Evapotranspiration (ET) is central to precision irrigation management. An estimate of the combined water loss from evaporation from soil and transpiration from plant surfaces, it plays a key role for researchers and growers in estimating the water demands of a crop.
There are a couple of ways of gauging ET, postdoctoral researcher Srinivasa Rao Peddinti explains. Peddinti is currently working under Dr. Isaya Kisekkai in the Sustainable Agricultural Water Management Research Group at the University of California, Davis.
You can use hydrological and micrometeorological methods up to a point, Peddinti says. But to estimate ET at large spatial scales, remote sensing techniques—satellite or aerial imagery—are more practical, with a combination of field- and remote sensing-based approaches being preferred.
However, there’s a challenge when it comes to using satellite imagery for estimating ET, especially in crops with a large canopy structure, such as almonds. Satellite imagery uses surface energy balance models, and the resolution of these—both spatial, in meters, and temporal, in days—is inadequate.
Testing alternatives to satellite imagery
So, in a study conducted during the 2020 growing season, Peddinti and UC Davis researchers compared how well coarse-resolution Landsat satellite imagery and high-resolution aerial imagery could capture the data used to calculate ET in an almond orchard. Ceres Imaging provided the thermal and infrared mosaicked aerial images captured via airplane throughout the growing season.
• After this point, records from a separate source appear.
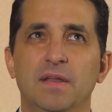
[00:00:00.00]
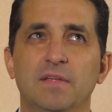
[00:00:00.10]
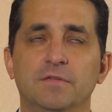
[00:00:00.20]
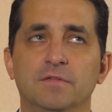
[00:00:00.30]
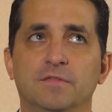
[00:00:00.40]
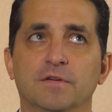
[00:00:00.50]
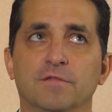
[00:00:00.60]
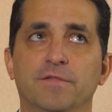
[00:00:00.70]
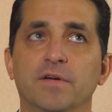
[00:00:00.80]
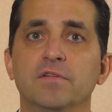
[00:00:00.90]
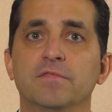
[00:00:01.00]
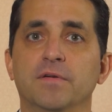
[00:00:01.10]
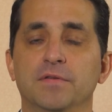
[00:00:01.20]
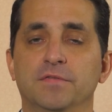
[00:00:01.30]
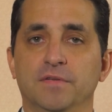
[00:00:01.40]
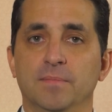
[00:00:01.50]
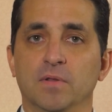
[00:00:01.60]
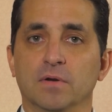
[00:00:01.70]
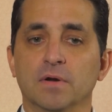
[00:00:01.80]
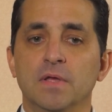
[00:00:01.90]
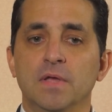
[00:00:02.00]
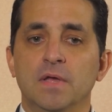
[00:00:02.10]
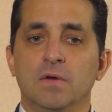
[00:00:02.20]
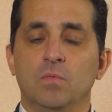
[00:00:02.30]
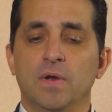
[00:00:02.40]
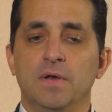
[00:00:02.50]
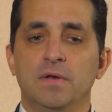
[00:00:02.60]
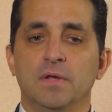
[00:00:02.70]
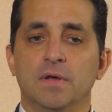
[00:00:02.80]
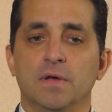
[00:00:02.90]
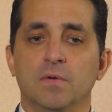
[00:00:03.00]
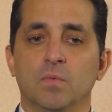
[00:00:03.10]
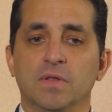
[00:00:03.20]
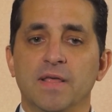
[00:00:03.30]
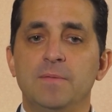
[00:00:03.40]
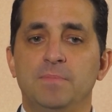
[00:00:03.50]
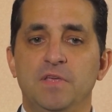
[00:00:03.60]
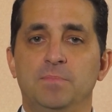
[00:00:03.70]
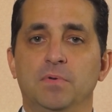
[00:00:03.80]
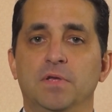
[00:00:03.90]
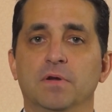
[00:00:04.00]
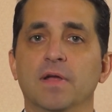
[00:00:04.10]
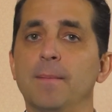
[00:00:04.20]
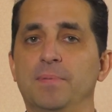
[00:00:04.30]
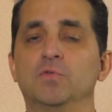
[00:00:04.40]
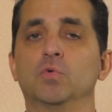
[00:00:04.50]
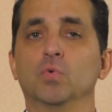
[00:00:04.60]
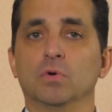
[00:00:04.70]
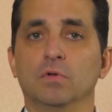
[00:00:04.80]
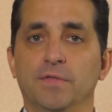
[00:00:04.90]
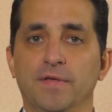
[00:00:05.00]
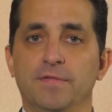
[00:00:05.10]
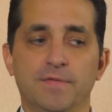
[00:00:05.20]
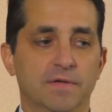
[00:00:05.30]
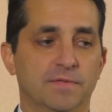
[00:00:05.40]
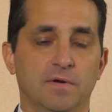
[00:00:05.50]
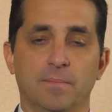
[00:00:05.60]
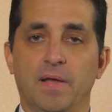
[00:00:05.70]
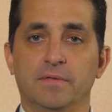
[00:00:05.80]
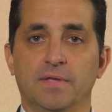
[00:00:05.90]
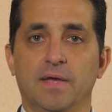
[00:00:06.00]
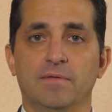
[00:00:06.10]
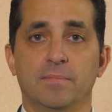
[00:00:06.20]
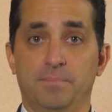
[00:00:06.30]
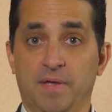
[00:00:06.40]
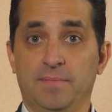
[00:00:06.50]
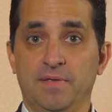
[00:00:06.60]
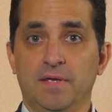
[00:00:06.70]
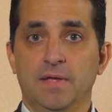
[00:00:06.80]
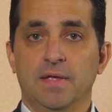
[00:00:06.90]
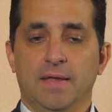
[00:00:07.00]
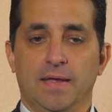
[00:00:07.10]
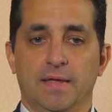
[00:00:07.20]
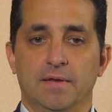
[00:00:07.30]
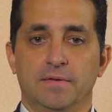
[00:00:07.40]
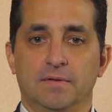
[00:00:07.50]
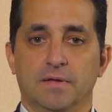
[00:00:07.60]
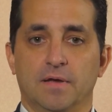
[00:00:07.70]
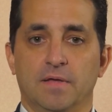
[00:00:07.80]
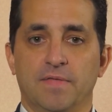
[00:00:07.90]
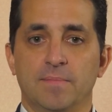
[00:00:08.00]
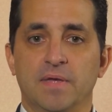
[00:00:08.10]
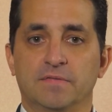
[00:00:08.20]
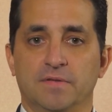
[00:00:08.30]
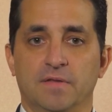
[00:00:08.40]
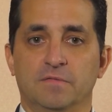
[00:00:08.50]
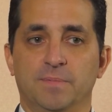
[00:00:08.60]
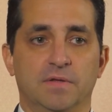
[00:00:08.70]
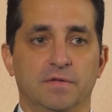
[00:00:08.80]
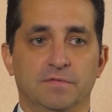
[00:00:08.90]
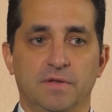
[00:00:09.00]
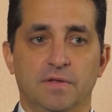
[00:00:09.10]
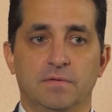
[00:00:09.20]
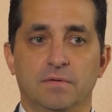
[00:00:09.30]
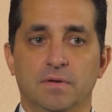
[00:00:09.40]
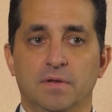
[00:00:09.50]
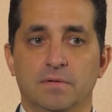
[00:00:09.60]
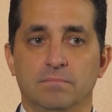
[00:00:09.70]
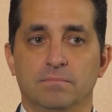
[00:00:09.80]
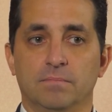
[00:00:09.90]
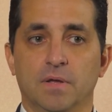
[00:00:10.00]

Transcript: essence, they're very, very similar. When lay people hear epidural, they think they're about to have a baby. And that makes sense because in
The study also installed a Flux tower to collect on-site data and used a model scheme called Two-Source Energy Balance (TSEB) to calculate sensible and latent heat exchanges between the land surface and the atmosphere in the orchard. TSEB is based on an analogy of Ohm’s law, where heat transport is regulated by a gradient temperature and leaf stomata, soil, and air resistances oppose the transport.
After collecting data from both imaging sources from late June through July, the researchers generated ET maps using the TSEB model, interpolating Landsat data to match the flight dates of the aerial images. The maps generated from Landsat had 30 meter spatial resolution, while the maps generated from aerial imagery had 0.5 meter resolution.
While maps from both remote sensing sources showed uniform spatial patterns within the orchard, researchers could not clearly discern irrigation zones or roadways and non-vegetated areas in the Landsat maps due to the coarse resolution. In the Ceres Imaging maps, low ET revealed the locations of the non-vegetated areas—and you could see zone-level variations in the field.
“The analysis showed that the spatially distributed energy fluxes from Ceres Imagery compare well to [the Flux tower’s eddy covariance measurements], but poor correlation was observed for Landsat,” says Peddinti, noting that the aerial imagery used in the study proved to be suitable for mapping spatially distributed heat fluxes at field scale.
“The pixel-by-pixel correlation between airborne and Landsat ET indicated that high-resolution imagery has the capability to show the field-scale features, which is essential for variable-rate irrigation management at field scale.”